And yet, Iran is finding ways to circumvent these potential roadblocks. U.S. officials report that Iran provided Hezbollah some $1 billion over the first ten months of 2025, and continues to provide significant funding to Hamas as well. Iran is also still finding ways to send weapons to Hezbollah and the Houthis, some of which (though certainly not all) have been seized or interdicted. Moreover, Hezbollah, Hamas and the Houthis all have their own independent fundraising, procurement and logistical networks around the world which can fill some of the gaps.
Iran’s proxy network, in other words, may be down, but it isn’t out. While the outcome of the U.S. and Israeli war against Iran and the separate Israeli assault on Hezbollah is far from clear, we should not assume that these threats will be behind us when the conflict concludes. Identifying how both the Islamic Republic and its radical partners might adapt to whatever new circumstances they are facing is therefore of the utmost importance.
Enduring Iranian Support…
From the outset of the Israeli retaliation, Iran has made clear that rebuilding the capabilities of its terrorist partners is a top regime priority. In May 2024, the heads of Iran’s Revolutionary Guard Corps (IRGC) and its paramilitary arm, the Quds Force, met with Hamas and Hezbollah leaders in Iran, with the Iranian generals underlining the importance of a “continued struggle to be jointly fought from across the region by all resistance groups.”[2]
In September 2024, Iranian Foreign Minister Abbas Araghchi reiterated this message on state television, underscoring that Tehran would provide “unlimited support” to its “Resistance Front.”[3] More recently, in November 2025, Aragchi told the country’s parliament, the majles, that one of the Iranian Foreign Ministry’s highest priorities is to support the “axis of resistance” and that his agency was “effectively functioning as the foreign ministry of the axis.”[4]
Iran has been attempting to follow through on these public pledges of support, undaunted by its deepening economic crisis at home. In November 2025, the U.S. Treasury Department publicly reported that Iran had provided Hezbollah with approximately a billion dollars in the first ten months of the year.[5] And while Hamas has always received far less than Hezbollah, Iran is still providing it with sizeable levels of funding. The U.S. government estimates that, since 2018, Iran has provided Hamas around $100 million per year, with that figure increasing to closer to $120 million annually in the lead up to the October 7th attacks.[6]
Many of these Iranian funds – for Hezbollah, the Houthis, and sometimes for Hamas – have come from the sale of illicit oil. In round after round of designations, the U.S. Treasury Department has exposed and targeted Iranian and other elements of this international oil smuggling network, which facilitates oil trades and generates funds for both the IRGC Qods Force and Hezbollah.[7]
Not surprisingly, given President Recep Tayyip Erdogan’s ideological alignment with Hamas, Turkiye has emerged as a major hub for Hamas financial activity as well, both for Iranian funding and for money coming from other sources.[8] In December 2025, the Israeli government revealed a network of money exchange houses operating in Türkiye staffed by Hamas members from Gaza and designed to facilitate the transfer of Iranian funding to the terrorist group.

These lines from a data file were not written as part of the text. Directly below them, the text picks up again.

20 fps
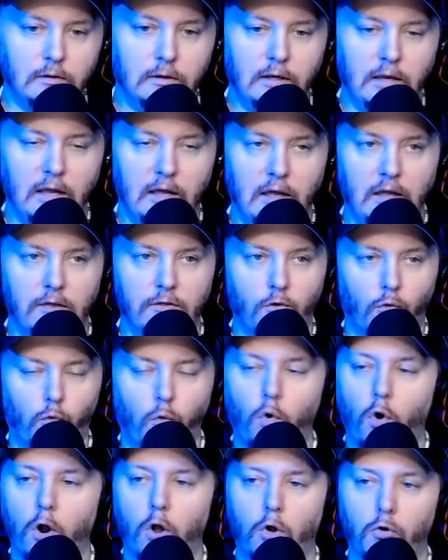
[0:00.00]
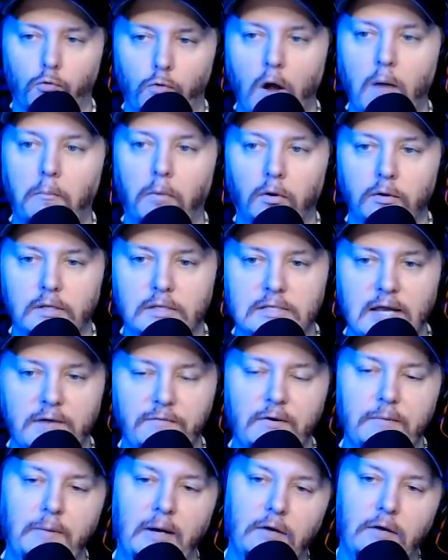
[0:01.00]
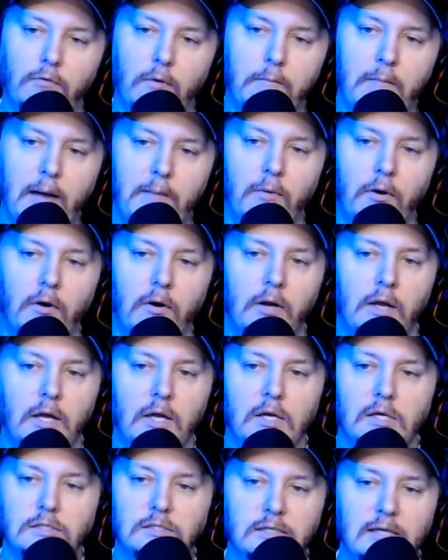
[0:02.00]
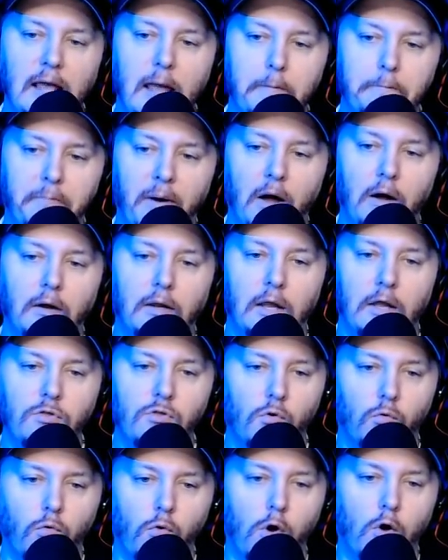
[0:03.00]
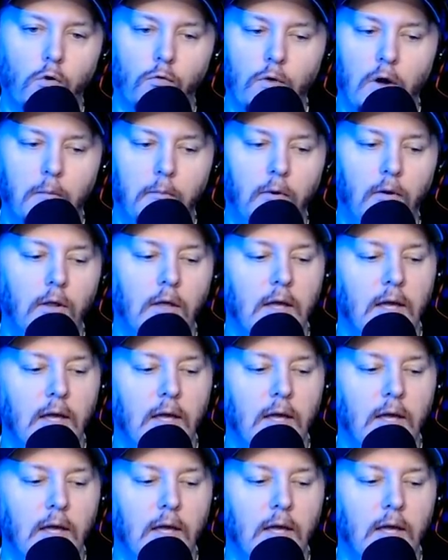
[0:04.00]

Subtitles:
in the Royal Rumble. Does everybody remember CM Punk in the Royal Rumble?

The Israelis alleged that this large-scale funding enterprise was in the “hundreds of millions of dollars.” Perhaps more unexpected have been the reports that Hezbollah was also using Turkiye as a transit hub for its financial activity.[9]
Iran remains equally committed to rebuilding the military capacity of its proxies and partners. The Islamic Republic is known to still be sending weapons to Hezbollah to help it reconstitute its badly damaged military capabilities.[10] Iran also continues to arm the Houthis, regularly sending a broad range of drones, missiles, among other sophisticated weapons systems, to the Yemeni group.
…But New Challenges
Yet, while bolstering its proxies and partners may be a priority for the Iranian regime, doing so is a far more challenging proposition than in the past. Historically, Iran provided weapons and funding to Hezbollah either via direct flights to Beirut or overland through Syria. There are now significant obstacles to utilizing either of these routes.

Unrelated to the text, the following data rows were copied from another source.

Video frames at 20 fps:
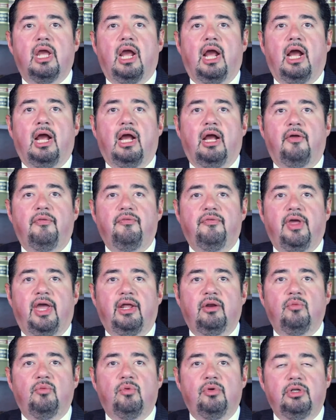
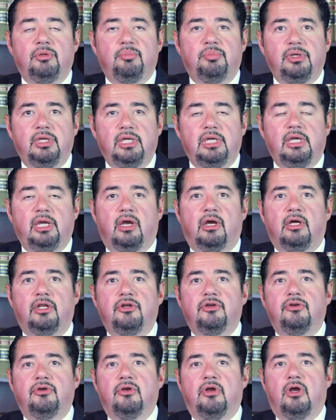that would be
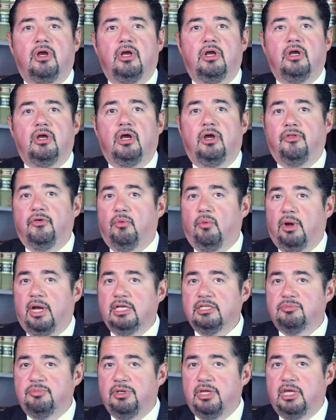under,
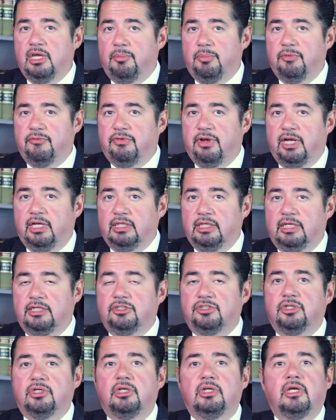otherwise be a HIPAA
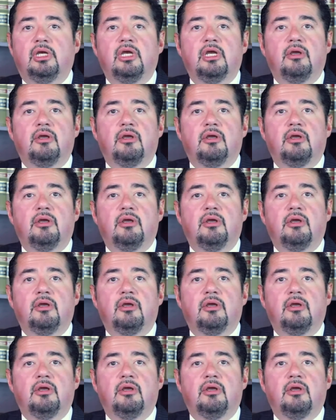violation,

For instance, the Lebanese government has taken previously inconceivable steps, including preventing Iranian aircraft from landing in Beirut, searching Iranian couriers on arrival, and banning Lebanese banks and brokerages from working with several financial institutions tied to Hezbollah.
These difficulties are exacerbated by the fact that Hezbollah’s financial and military needs are also far more significant than in the past. On the military front, the Israeli Defense Forces estimates that it has destroyed some 80 percent of Hezbollah’s arsenal of short-range rockets.[11]

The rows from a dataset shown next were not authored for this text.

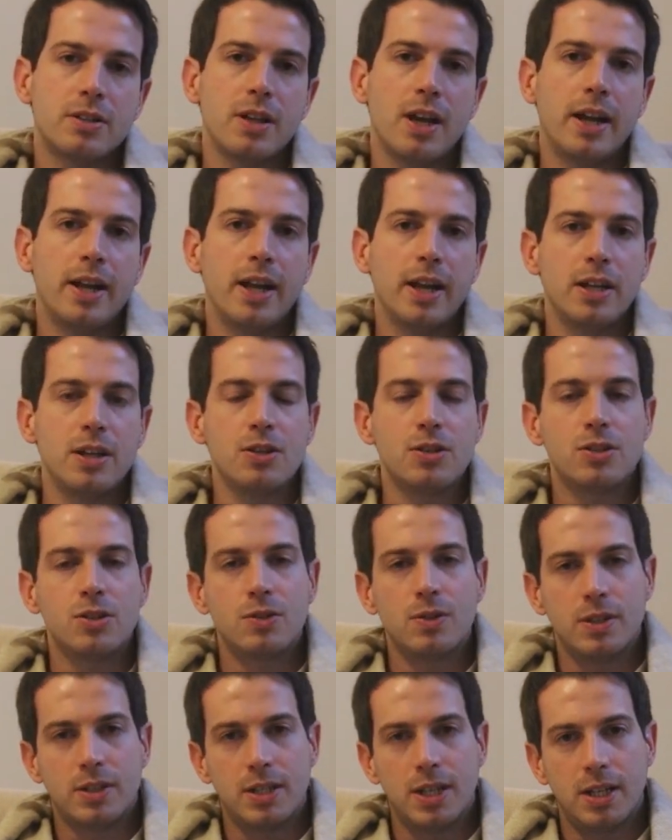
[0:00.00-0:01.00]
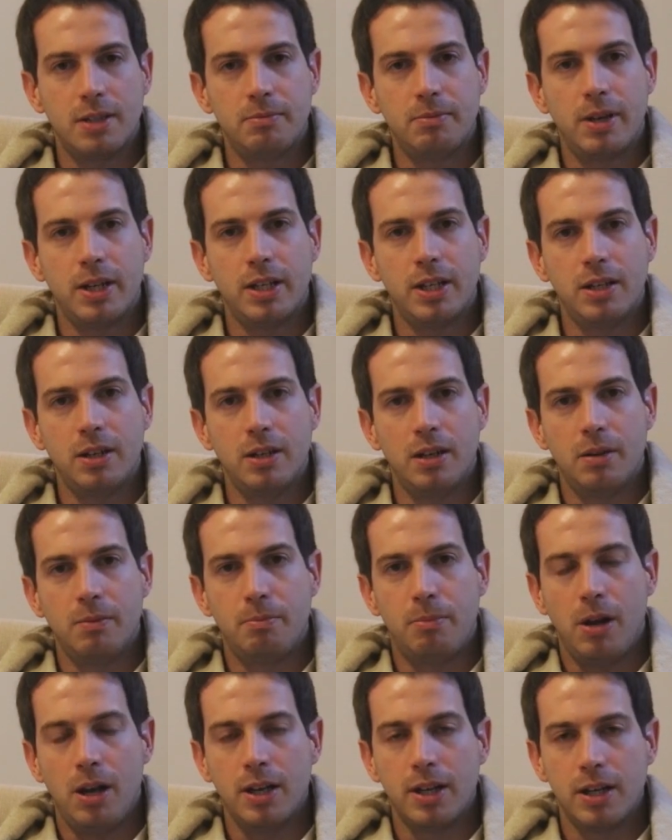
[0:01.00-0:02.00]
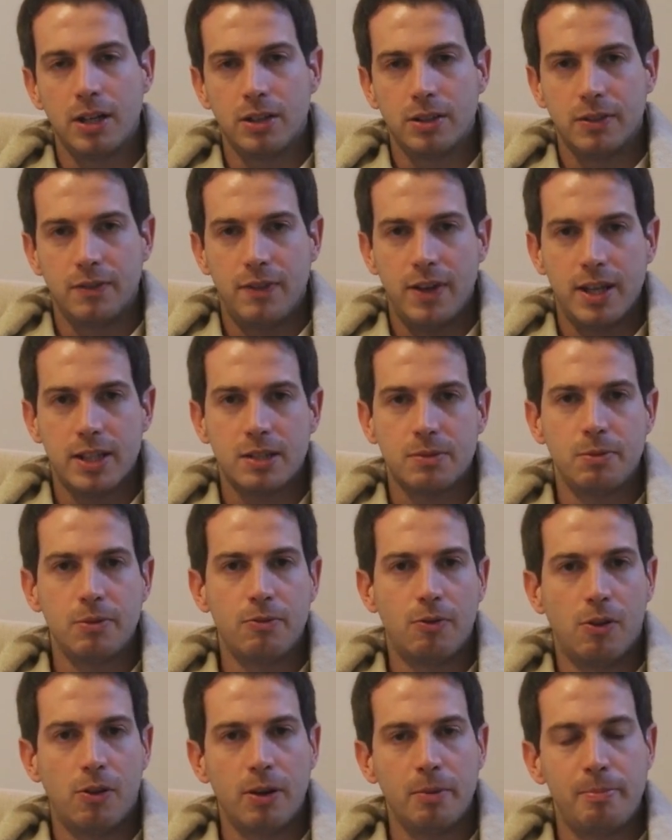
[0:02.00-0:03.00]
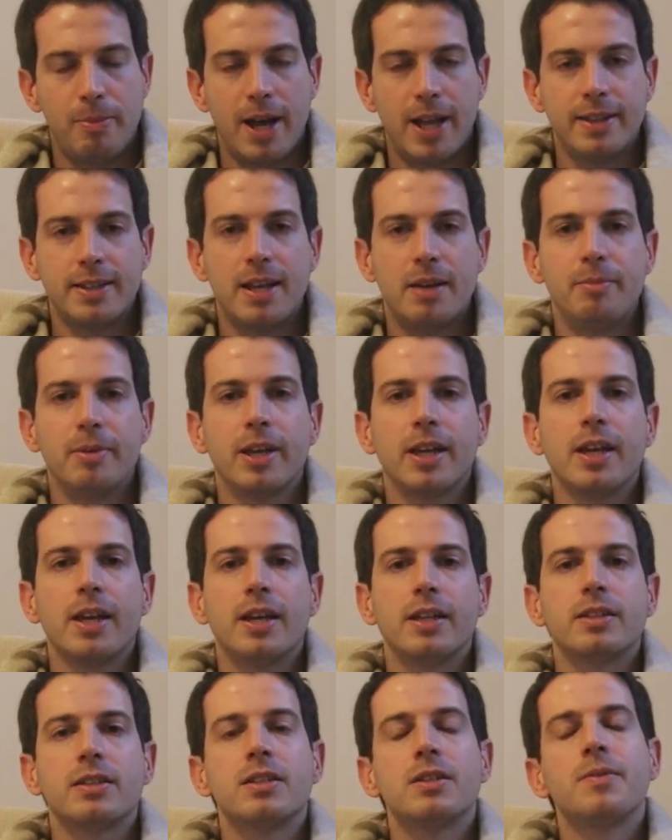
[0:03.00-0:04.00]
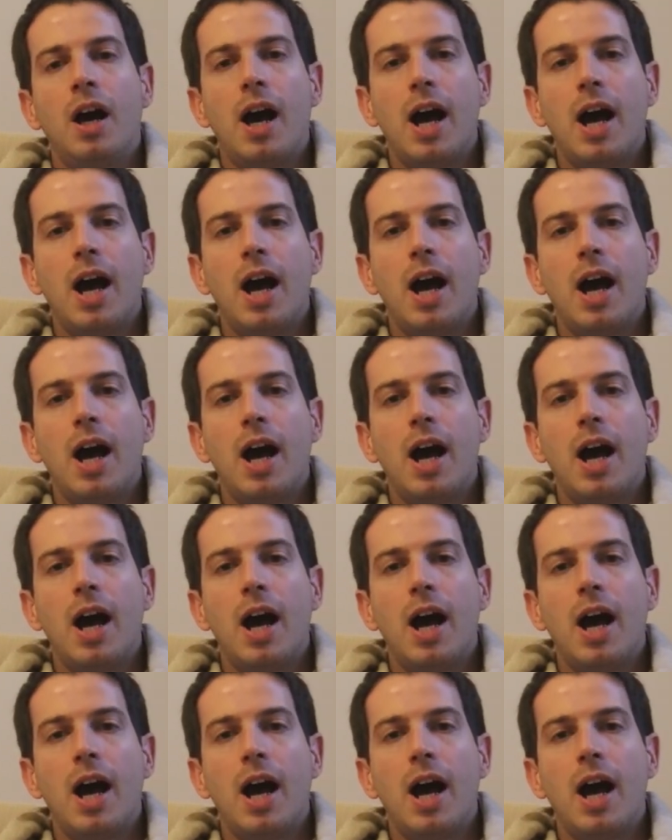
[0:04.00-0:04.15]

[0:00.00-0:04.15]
and I used to attend many polyglot events before the pandemic hit,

Civilian rebuilding costs are also estimated to be in the billions, and Hezbollah’s constituency in Lebanon’s Shi’a south is looking to the group for continued support for reconstruction and social services. Hezbollah has struggled to meet these increased financial needs, failing to cover promised reconstruction grants, salaries, and stipends for the families of killed and wounded fighters.
With regard to Hamas, while Iran remains able to provide funding to the terrorist group outside of Gaza without great difficulty, the movement itself has struggled at times to bring these resources into the Strip—particularly since financial institutions in the territories are now “non-functional.”[12] Iran-Hamas ties were also set back by Israel’s June 2025 killing of Muhammad Saeed Izadi, the commander of the Palestine branch of the Islamic Revolutionary Guard Corps-Qods Force (IRGC-QF). Izadi had served as the senior liaison between Iran and Hamas and was responsible for Iranian financial and military support for the group.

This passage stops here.